(Collected data)
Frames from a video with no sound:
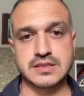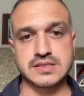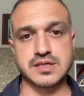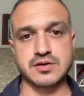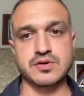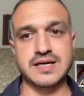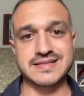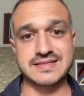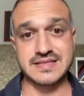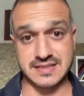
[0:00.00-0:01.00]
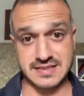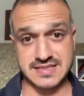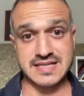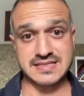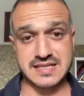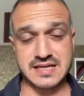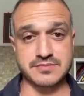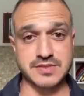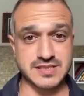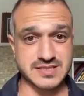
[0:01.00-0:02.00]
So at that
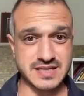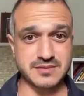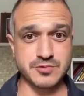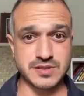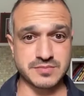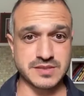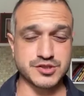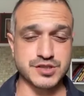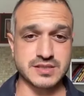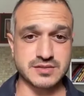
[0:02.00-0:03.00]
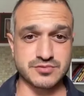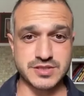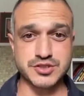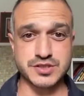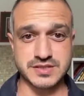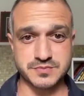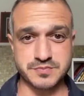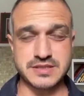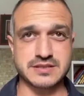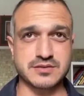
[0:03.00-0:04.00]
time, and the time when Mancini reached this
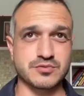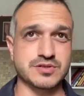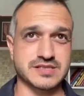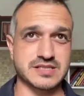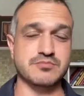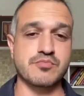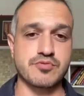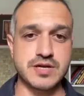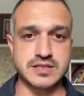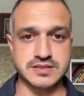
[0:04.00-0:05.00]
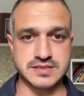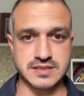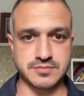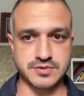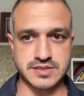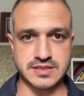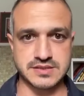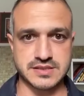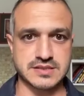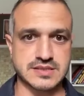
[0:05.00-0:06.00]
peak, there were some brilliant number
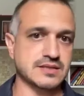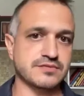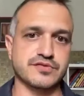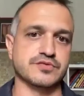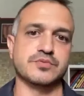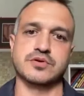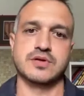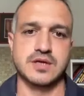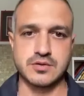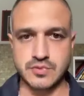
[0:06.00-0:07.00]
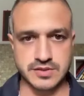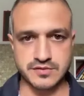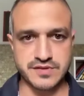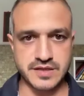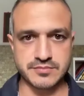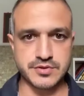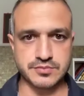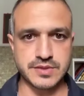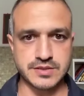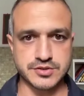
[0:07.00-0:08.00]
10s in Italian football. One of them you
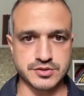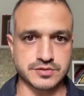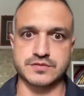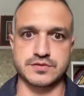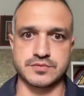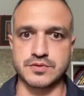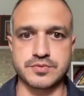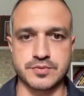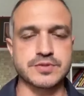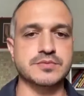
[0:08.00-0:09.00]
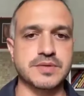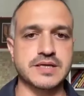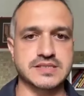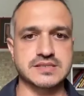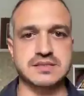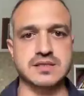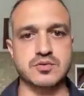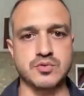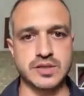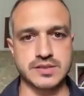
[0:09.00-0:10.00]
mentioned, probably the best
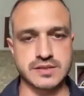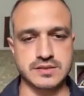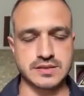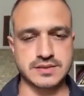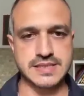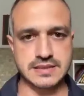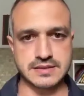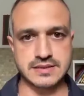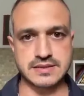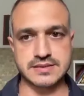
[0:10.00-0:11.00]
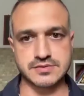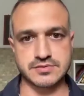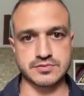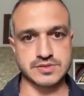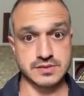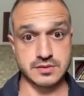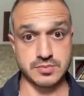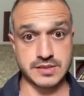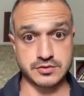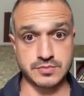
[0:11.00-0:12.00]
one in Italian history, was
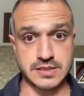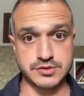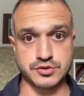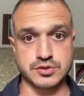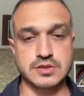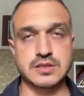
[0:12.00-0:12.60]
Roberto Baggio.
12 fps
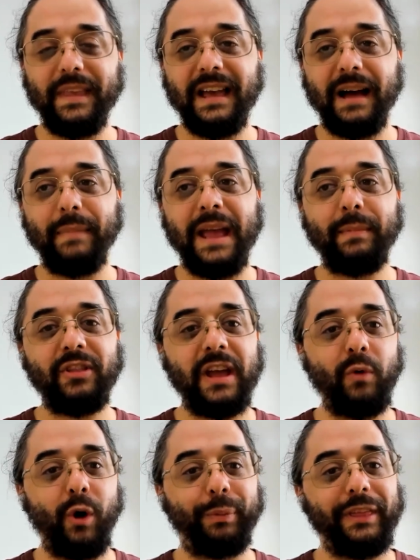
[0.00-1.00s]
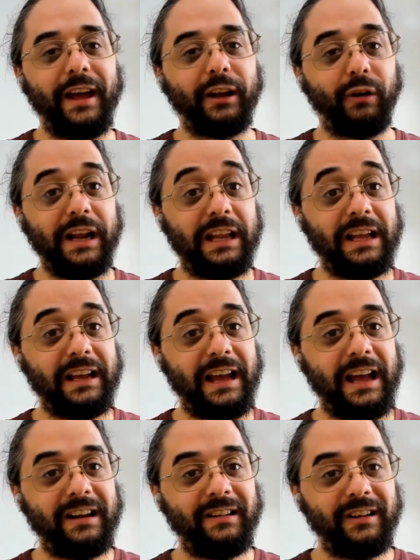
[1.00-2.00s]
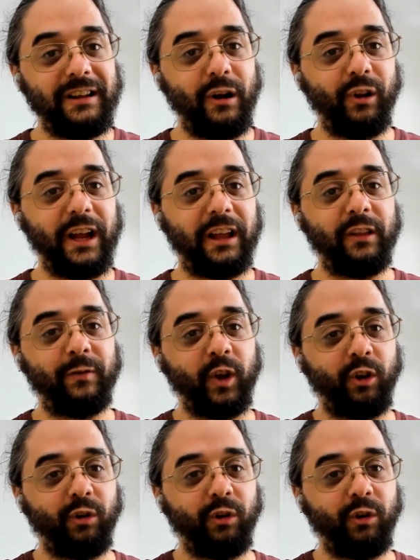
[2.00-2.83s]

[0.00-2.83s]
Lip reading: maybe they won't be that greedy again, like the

==

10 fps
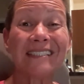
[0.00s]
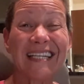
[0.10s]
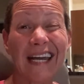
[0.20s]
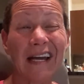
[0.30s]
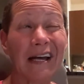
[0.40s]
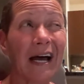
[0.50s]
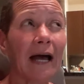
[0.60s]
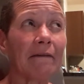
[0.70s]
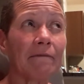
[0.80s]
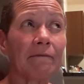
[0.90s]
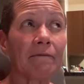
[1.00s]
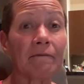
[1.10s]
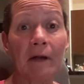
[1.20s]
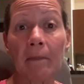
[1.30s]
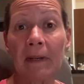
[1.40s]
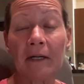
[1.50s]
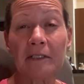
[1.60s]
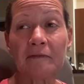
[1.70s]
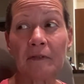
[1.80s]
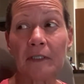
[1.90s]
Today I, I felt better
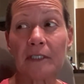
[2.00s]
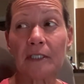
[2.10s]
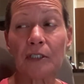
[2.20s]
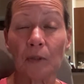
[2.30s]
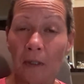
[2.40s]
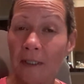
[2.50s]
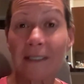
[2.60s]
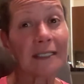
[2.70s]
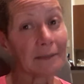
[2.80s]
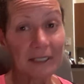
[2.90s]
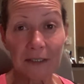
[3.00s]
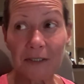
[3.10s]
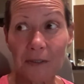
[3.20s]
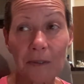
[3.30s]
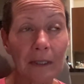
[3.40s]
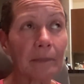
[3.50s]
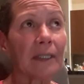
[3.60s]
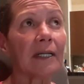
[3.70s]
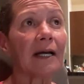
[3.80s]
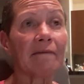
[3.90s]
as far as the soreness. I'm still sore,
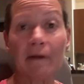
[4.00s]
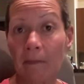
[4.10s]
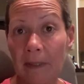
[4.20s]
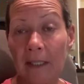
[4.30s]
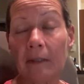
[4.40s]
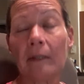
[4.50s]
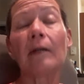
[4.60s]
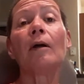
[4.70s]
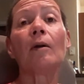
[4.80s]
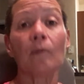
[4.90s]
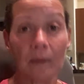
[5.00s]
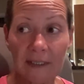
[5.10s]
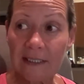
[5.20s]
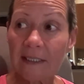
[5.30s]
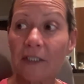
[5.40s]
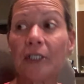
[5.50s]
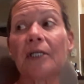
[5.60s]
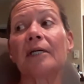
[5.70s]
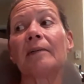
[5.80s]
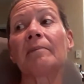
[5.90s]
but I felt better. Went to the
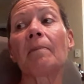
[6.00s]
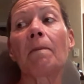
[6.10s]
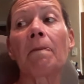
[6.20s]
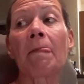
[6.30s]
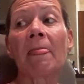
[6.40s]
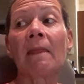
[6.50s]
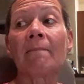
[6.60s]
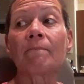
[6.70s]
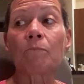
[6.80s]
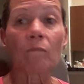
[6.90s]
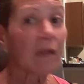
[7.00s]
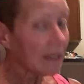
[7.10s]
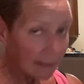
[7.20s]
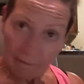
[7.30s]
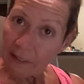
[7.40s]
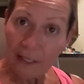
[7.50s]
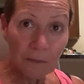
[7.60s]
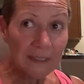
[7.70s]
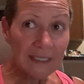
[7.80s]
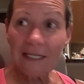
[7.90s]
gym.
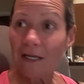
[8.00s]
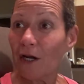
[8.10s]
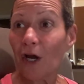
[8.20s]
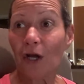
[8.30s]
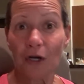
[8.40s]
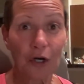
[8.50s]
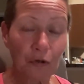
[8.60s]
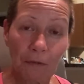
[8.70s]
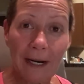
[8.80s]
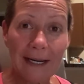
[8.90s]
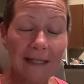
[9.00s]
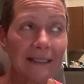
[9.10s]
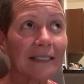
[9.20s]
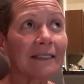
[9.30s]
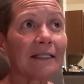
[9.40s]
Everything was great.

→ Exercise requirements
In the data above, retype only the stretch from the line with "Frames from a" through the line with "Lip reading: maybe", word for word, and skip any pictures.

→ Result
Frames from a video with no sound:
[0:00.00-0:01.00]
[0:01.00-0:02.00]
So at that
[0:02.00-0:03.00]
[0:03.00-0:04.00]
time, and the time when Mancini reached this
[0:04.00-0:05.00]
[0:05.00-0:06.00]
peak, there were some brilliant number
[0:06.00-0:07.00]
[0:07.00-0:08.00]
10s in Italian football. One of them you
[0:08.00-0:09.00]
[0:09.00-0:10.00]
mentioned, probably the best
[0:10.00-0:11.00]
[0:11.00-0:12.00]
one in Italian history, was
[0:12.00-0:12.60]
Roberto Baggio.
12 fps
[0.00-1.00s]
[1.00-2.00s]
[2.00-2.83s]

[0.00-2.83s]
Lip reading: maybe they won't be that greedy again, like the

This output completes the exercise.